Unlocking Ephemeral Testing with Generative AI: Part Two
Because zero marginal cost reshapes what tests are even for
This article was originally published on the Airbyte Blog.
In Part 1, we talked about using LLMs to generate ephemeral tests that unfreeze legacy code — basically treating your AI as a bored-but-willing intern who will brute-force the emergent contract you’re too scared to guess at.
But there’s an adjacent point I keep circling back to: if the marginal cost of writing a test is now effectively zero, we’ve been massively underusing tests everywhere, not just in fossilized code.
Most of us only write tests when we “need to.” Translation: right before we touch a landmine. But writing tests as part of the exploratory process? Understanding new tools? Probing edge cases you didn’t think of? Historically that’s been too slow, too expensive, and too annoying. Now it’s just a cheap prompt away.
1. Testing unfamiliar systems: documentation by empiricism
This is basically the same move as Part 1 but for greenfield work.
You pick up a new library, framework, or middleware — say, the thing at my job that magically turns incoming JSON into Kotlin objects, plus some undocumented set of delightful quirks that everyone politely ignores.
Before, your options were:
Read the docs (ha).
Read the source (double ha).
Ship something, hit prod, and learn what actually happens (the traditional method).
Now you can just have an LLM carpet-bomb the thing with tests and infer the behavioral terrain map. Ask it for dozens of permutations: missing fields, extra fields, weird nesting, bad types, whitespace crimes — all the delightful real-world entropy the docs never mention.
Most of these tests you’ll delete. A few you might keep, because they reveal a “fun” subtlety that Future Developer (which is also Present Developer + six months of memory decay) is going to trip over.
It’s like doing reconnaissance on a foreign API. Except now the recon is both free and tireless.
2. Testing things you didn’t think of
At a recent conference, George Fraser from Fivetran said something to the effect of:
“I get an LLM’s opinion on everything I do, because sometimes it notices something I don’t.”
That stuck with me.
Not because I need more opinions in my life (I write software; opinions are my primary export), but because it’s the exact same philosophy as ephemeral testing:
Ask the model to test your code for cases you never considered.
Worst case: the tests are useless and you don’t commit them.
Best case: it surfaces a weird edge case that would have cost you a day of debugging and a grumpy Slack thread.
Treat your LLM like an extremely pedantic coworker who specializes in pointing out the one thing you forgot. The key difference is that you don’t owe the LLM coffee or emotional labor.
3. The next frontier: acceptance testing via prompt
This last bit is more speculative, but I’m increasingly convinced that some tests shouldn’t be written in code at all.
Long-lived automated tests age poorly. They embed outdated assumptions in a thousand helper functions and silently pass even after they stop exercising the actual code path.
But a prompt like:
“When I update the number of records moved in a replication job, the job summary returns the updated count.”
…is short, human-readable, and tightly scoped to intent, not implementation.
Imagine a small suite of English prompts that represent the product’s core acceptance criteria. As part of CI, you ask an LLM to execute those prompts against your system and confirm that reality matches the story.
Two nice properties fall out of this:
It detects mismatches between the code and the canonical user-facing behavior. Maybe the old tests still hit the v1 endpoint, while your docs point to v2. A human might miss that; an LLM poking at the surface won’t.

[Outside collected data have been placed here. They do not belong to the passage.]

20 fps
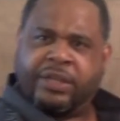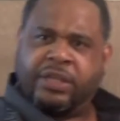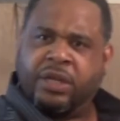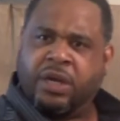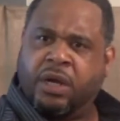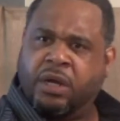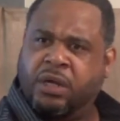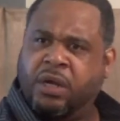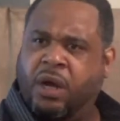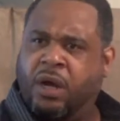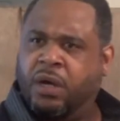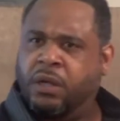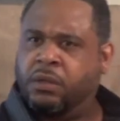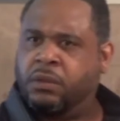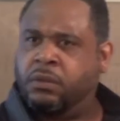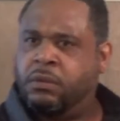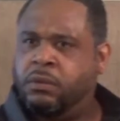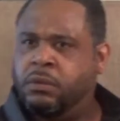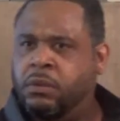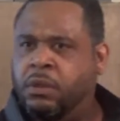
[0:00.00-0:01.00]
to God.
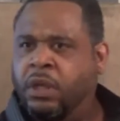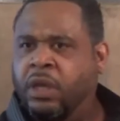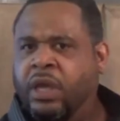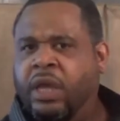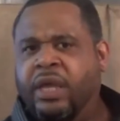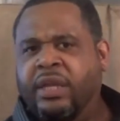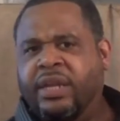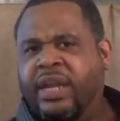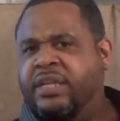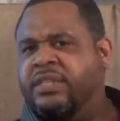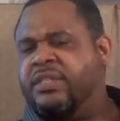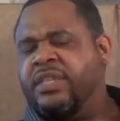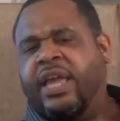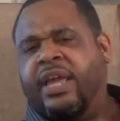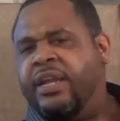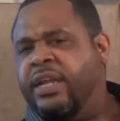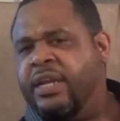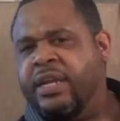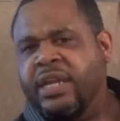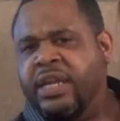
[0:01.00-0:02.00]
They
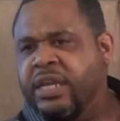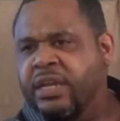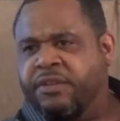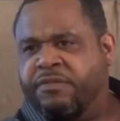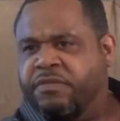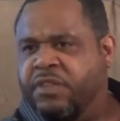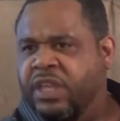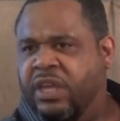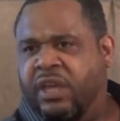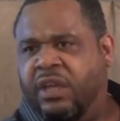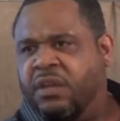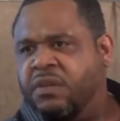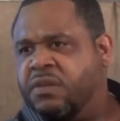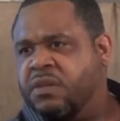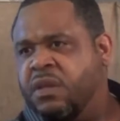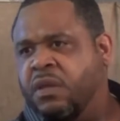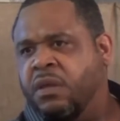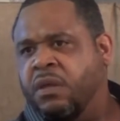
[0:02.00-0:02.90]
stand in need of this.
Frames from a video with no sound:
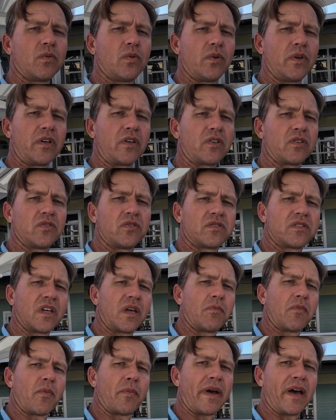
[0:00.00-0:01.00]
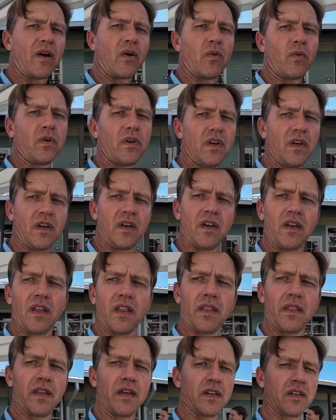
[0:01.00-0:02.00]
We'll introduce them about
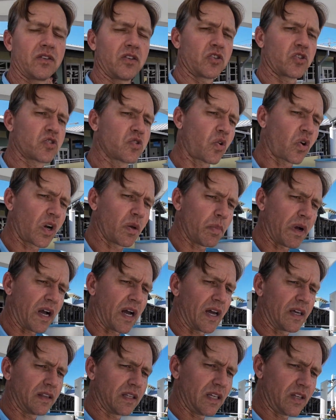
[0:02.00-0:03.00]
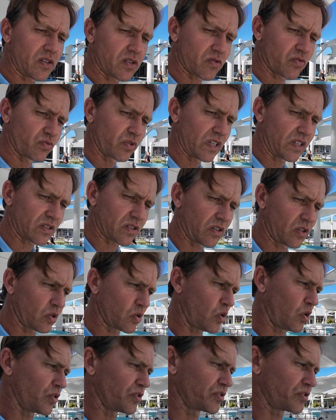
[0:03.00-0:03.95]
the story behind these recent cold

Anyone can write prompts. We needed QA teams because the tools for encoding and checking product level behavior required a lot of technical expertise. If PMs, designers, and support can maintain their own prompts to describe what workflows they care about, that unlocks entirely new ways of approaching QA.
Of course, there’s an obvious landmine: LLMs are nondeterministic, and flaky tests are how engineering teams slowly lose their will to live.
So I’m not claiming victory here. This idea needs more experimenting — guardrails, temperature controls, scenario anchoring, maybe multiple-run consensus. But the shape of the opportunity is interesting: acceptance tests that read like requirements, not code.
The bigger shift: when tests hit zero marginal cost
This whole series boils down to a simple economic shift: writing tests just dropped from “painful but virtuous” to basically zero marginal cost. And any time something useful collapses to zero marginal cost (think Ben Thompson and Aggregation Theory), the right question isn’t “How do we do the old thing cheaper?” It’s “What new behaviors does this unlock?”
That’s the invitation here. Once tests are cheap, they stop being artifacts you carefully curate and start becoming probes — disposable instruments for exploring unfamiliar code, mapping legacy behavior, surfacing missed edges, or even expressing acceptance criteria in plain English. The examples in these posts are just early sketches. The real point is: we should get weird and creative again. When tests cost nothing, the space of things worth testing suddenly gets a lot bigger.